News / Africa

    Western Ivory Coast Fighting Strands Thousands

    Youth supporting Laurent Gbagbo receive military style training in Abidjan, Ivory Coast, March 23, 2011
    Youth supporting Laurent Gbagbo receive military style training in Abidjan, Ivory Coast, March 23, 2011

    Multimedia

    Audio
    • De Capua interview with Jemini Pandya of IOM

    • De Capua interview with Astrid Sletten of Norwegian Refugee Council

    Joe DeCapua

    As fighting and violence spread in Ivory Coast, areas of safe haven are shrinking. Humanitarian agencies are finding it harder to provide aid or help frightened civilians evacuate to neighboring countries.

    Many displaced people are now stranded in the west of the country, says Jemini Pandya, spokesperson for the International Organization for Migration.

    “Conflict between rival forces has now actually reached the western town of Guiglo, where we used to have an operational presence up until Tuesday of this week, when we had to evacuate our staff because of the fighting,” she says.
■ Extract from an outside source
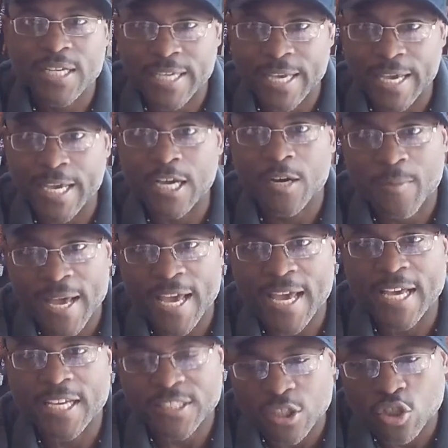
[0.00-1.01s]
Gab
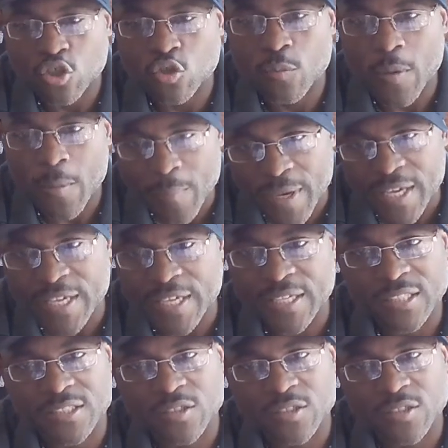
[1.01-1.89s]
as a human being.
    Seeking shelter where there is none

    “About 4,000 people have now sought refuge in a former camp for the internally displaced that IOM used to manage until it closed in 2008.  What we know so far is that those people who have gone to this area are mainly Burkinabes, but also Malians, Ghanaians, as well as Ivoirians.  And the site at the moment is an empty one, because after the camp was closed everything had to be razed to the ground,” she says.

    Pandya says that means no food, water, shelter or medical care.
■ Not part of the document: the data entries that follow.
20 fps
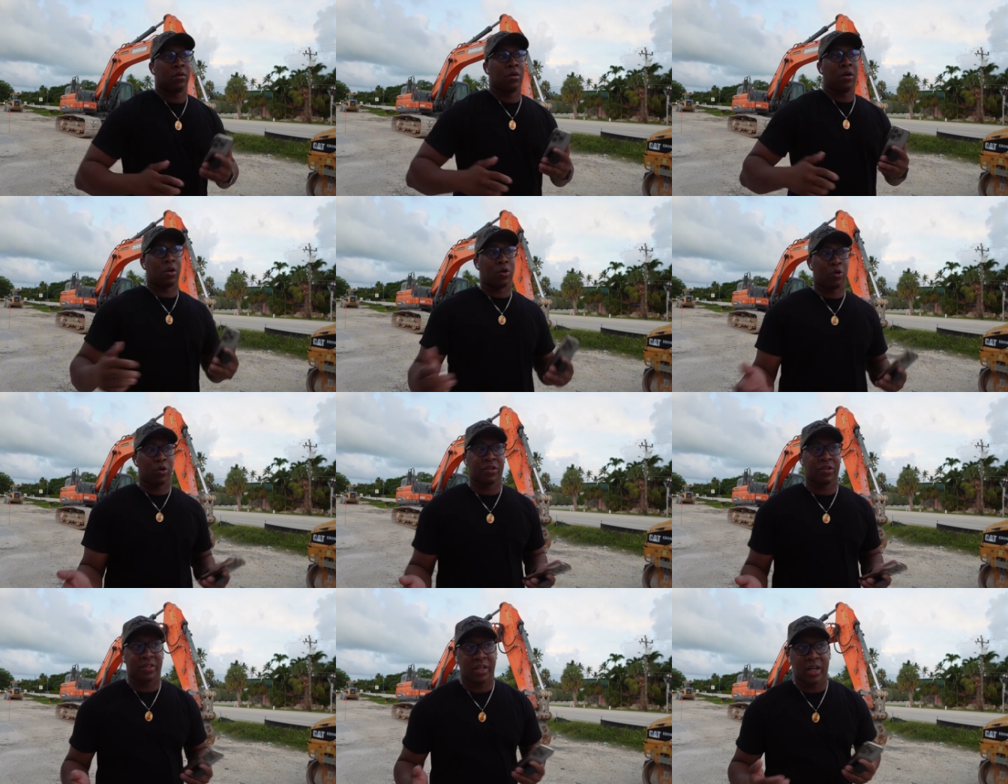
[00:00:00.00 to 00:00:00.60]
of
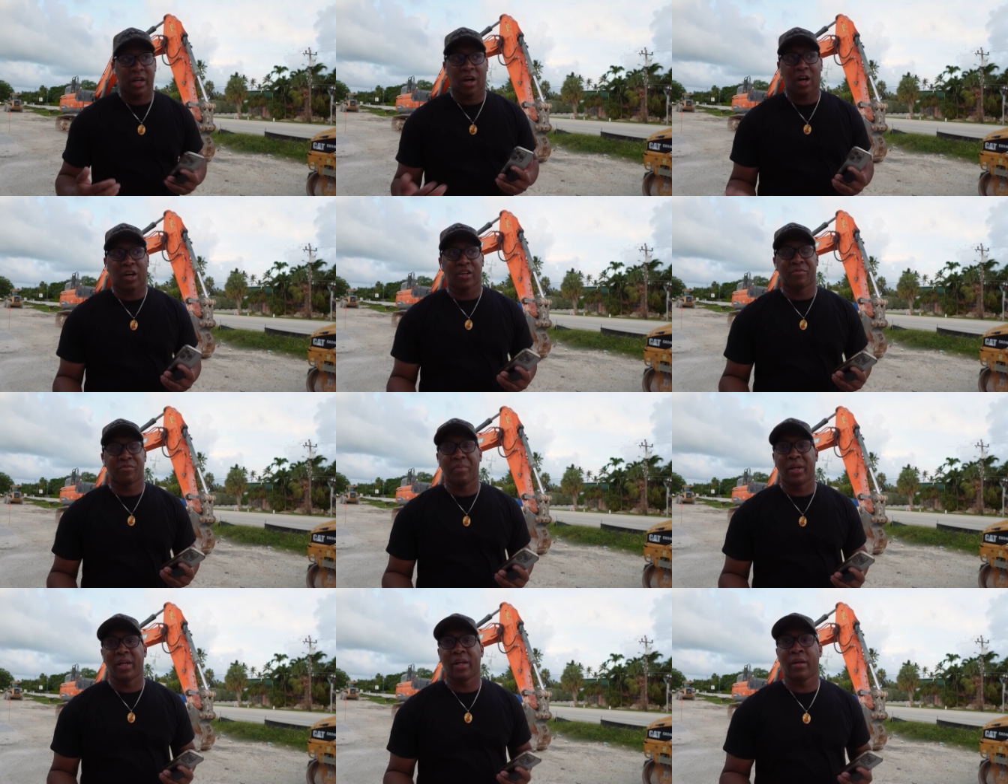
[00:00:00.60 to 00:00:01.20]
course it
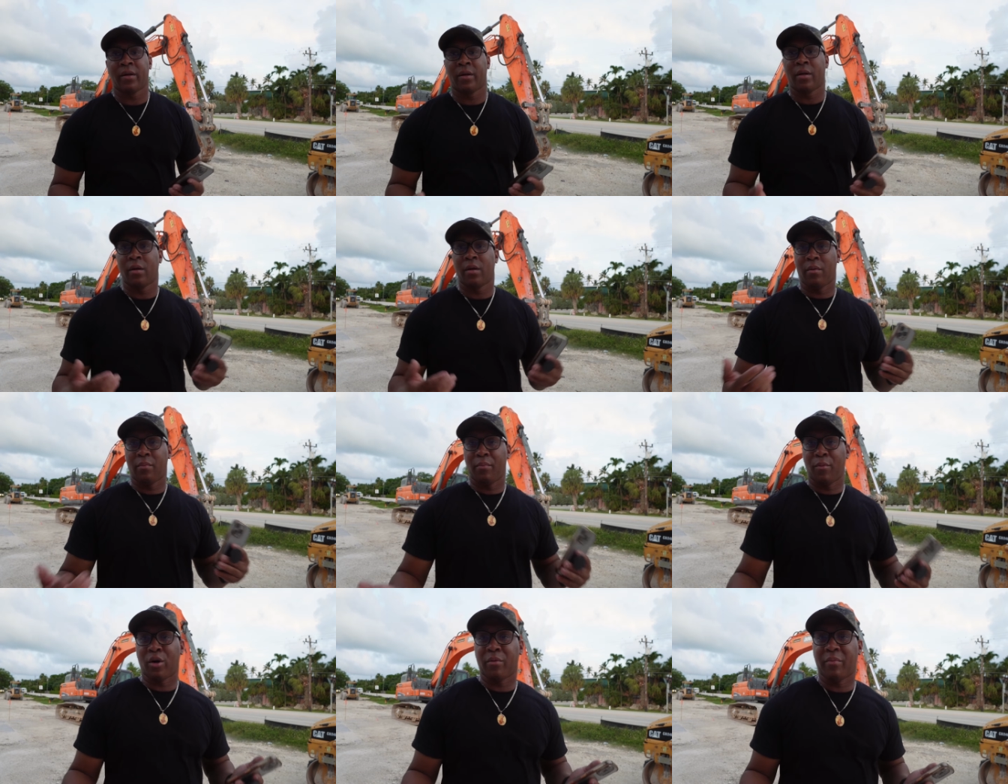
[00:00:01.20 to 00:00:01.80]
cost me
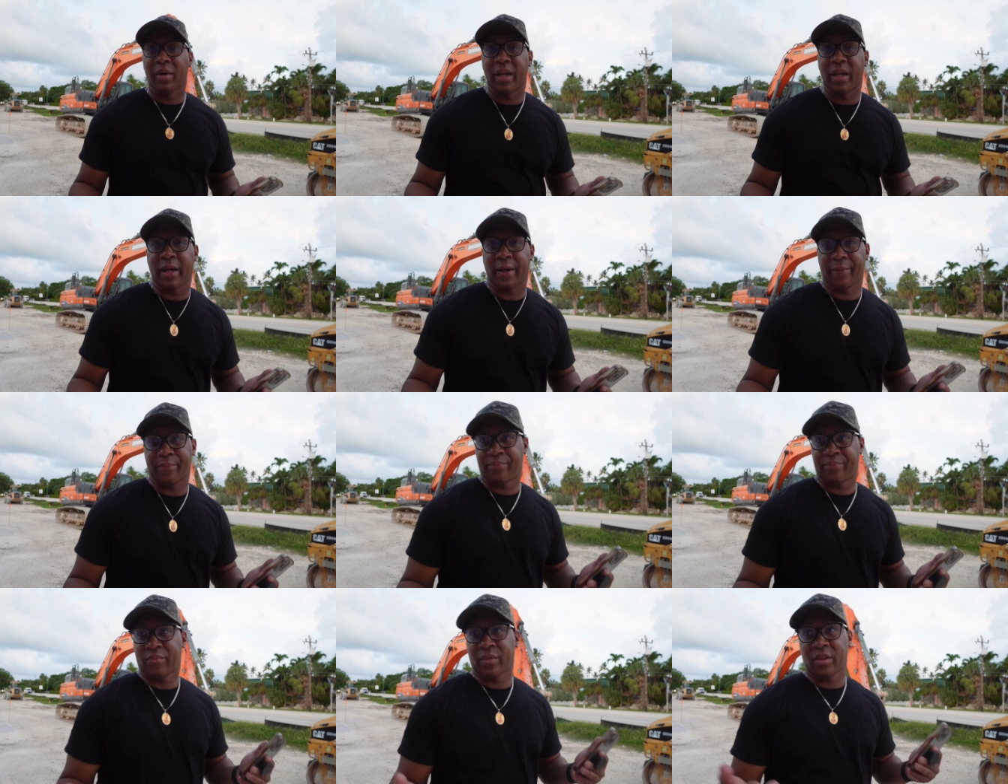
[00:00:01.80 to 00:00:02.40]
more money
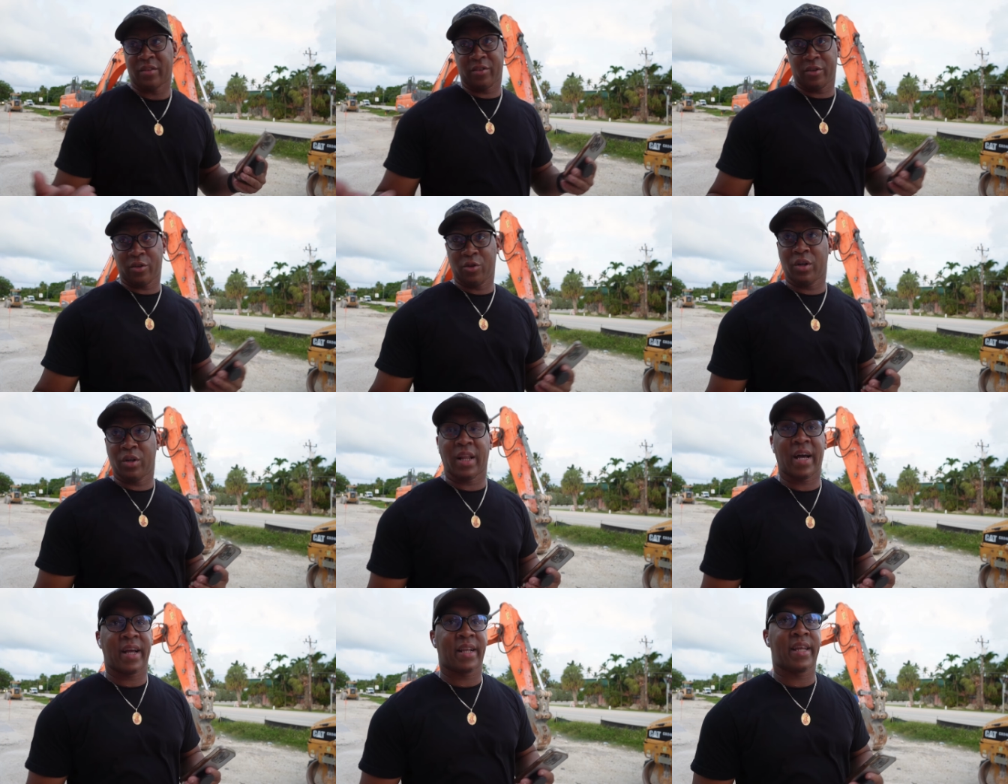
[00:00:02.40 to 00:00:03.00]
to
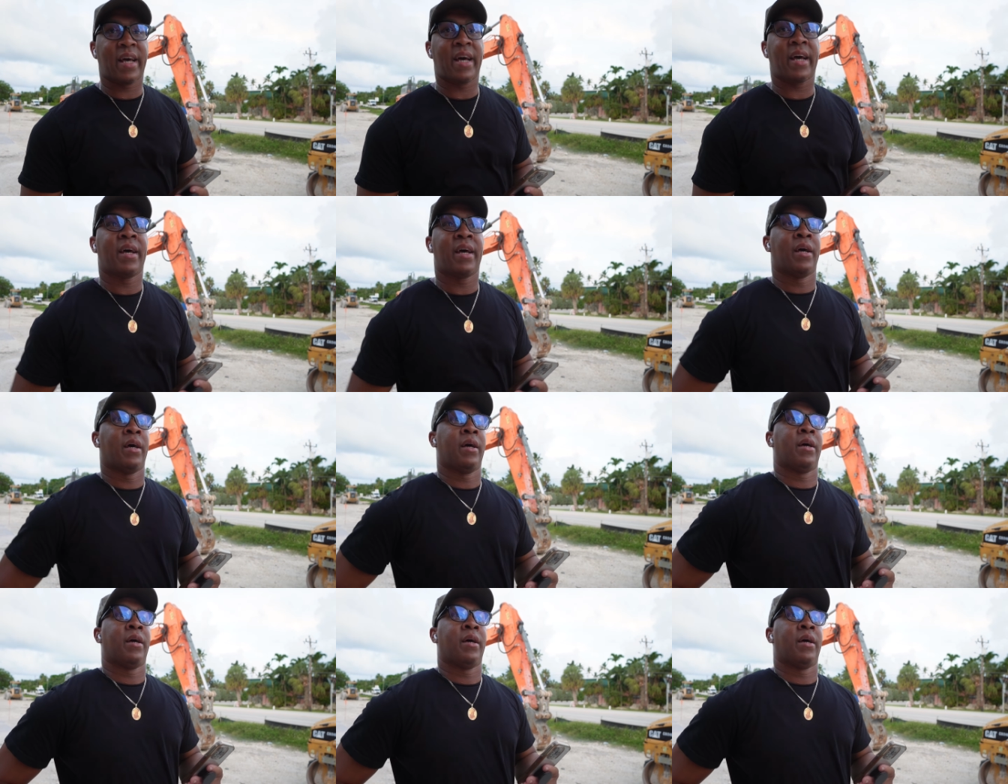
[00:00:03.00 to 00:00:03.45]
do it like that.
    “What’s particularly worrying,” she says, “is that now the rainy season has started. So if they’ve got no way of protecting themselves, then they’re going to be out there in the full face of the elements.”

    Unable to reach the displaced at the former camp, the IOM has asked the U.N. peacekeeping mission in Ivory Coast (UNOCI) for help.  Some troops are reported on their way to offer some protection.

    Meanwhile, in Abidjan…

    The situation isn’t getting any better in the commercial capital, either.

    “The fighting continues to spread. We noticed some days ago that the city was rapidly emptying. People were just grabbing hold of whatever transport they could find in order to get out of the town,” she says.

    The IOM is having difficulty getting an exact figure on the number of displaced in Abidjan. An earlier estimate put the figure at between 200,000 and 300,000.

    “We still cannot access these populations,” she says. “What we do know is that there are about 19,000 people who are currently displaced in churches, schools and other buildings, with another 60,000 people staying in host families. But we know for a fact that the level of displacement is much, much greater than that. We just can’t provide a more definitive figure on that.”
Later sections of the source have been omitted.